## Data records
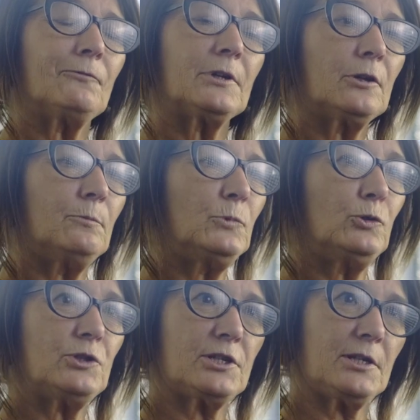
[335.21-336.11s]
Every
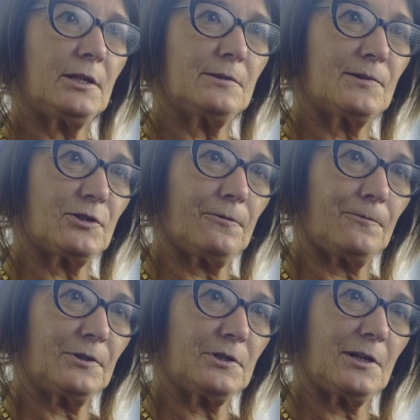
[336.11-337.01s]
community is
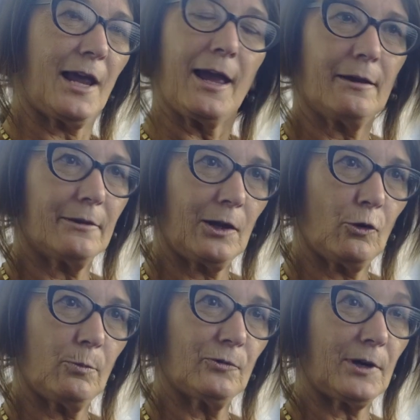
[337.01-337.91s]
different in how
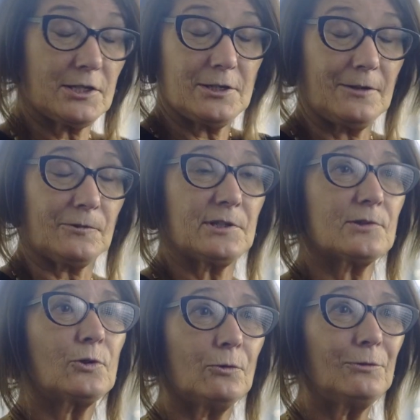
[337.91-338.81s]
they operate, and every
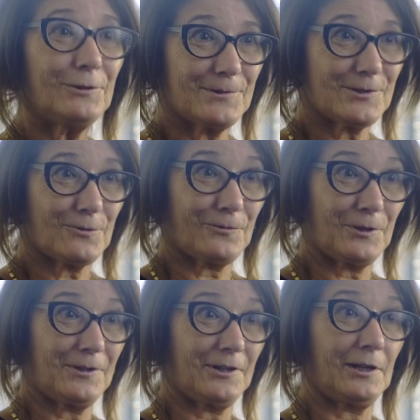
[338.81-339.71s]
school is
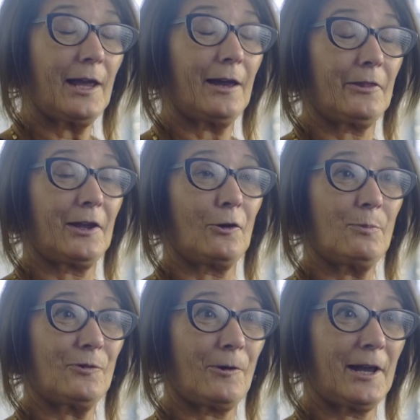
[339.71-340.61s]
different in how they
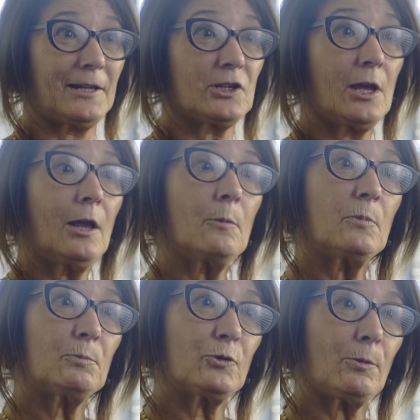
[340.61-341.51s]
operate,
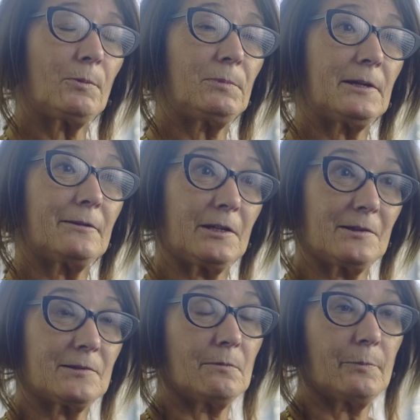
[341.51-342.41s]
but probably
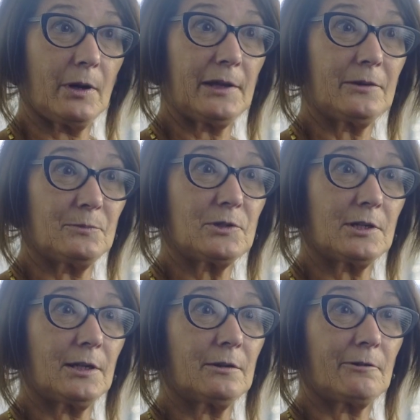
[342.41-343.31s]
things that bind them
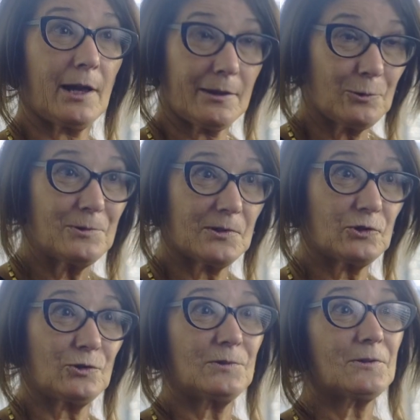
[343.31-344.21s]
together are
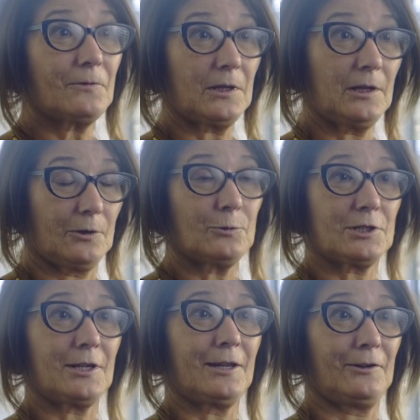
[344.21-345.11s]
those issues of
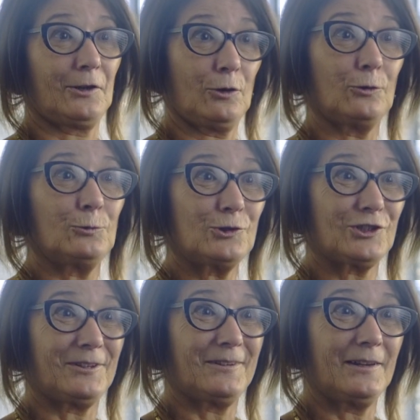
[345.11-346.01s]
equity and
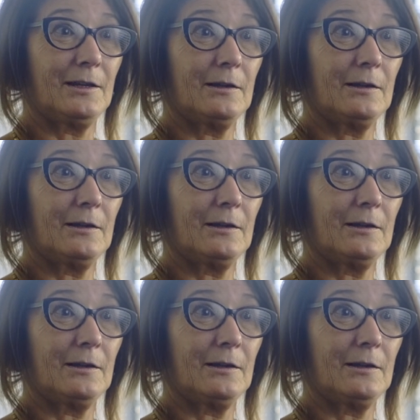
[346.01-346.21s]
inclusion.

## Instructions to follow
An exact copy of the entries, minus the pictures, is what's needed here.

## Answer to this task
[335.21-336.11s]
Every
[336.11-337.01s]
community is
[337.01-337.91s]
different in how
[337.91-338.81s]
they operate, and every
[338.81-339.71s]
school is
[339.71-340.61s]
different in how they
[340.61-341.51s]
operate,
[341.51-342.41s]
but probably
[342.41-343.31s]
things that bind them
[343.31-344.21s]
together are
[344.21-345.11s]
those issues of
[345.11-346.01s]
equity and
[346.01-346.21s]
inclusion.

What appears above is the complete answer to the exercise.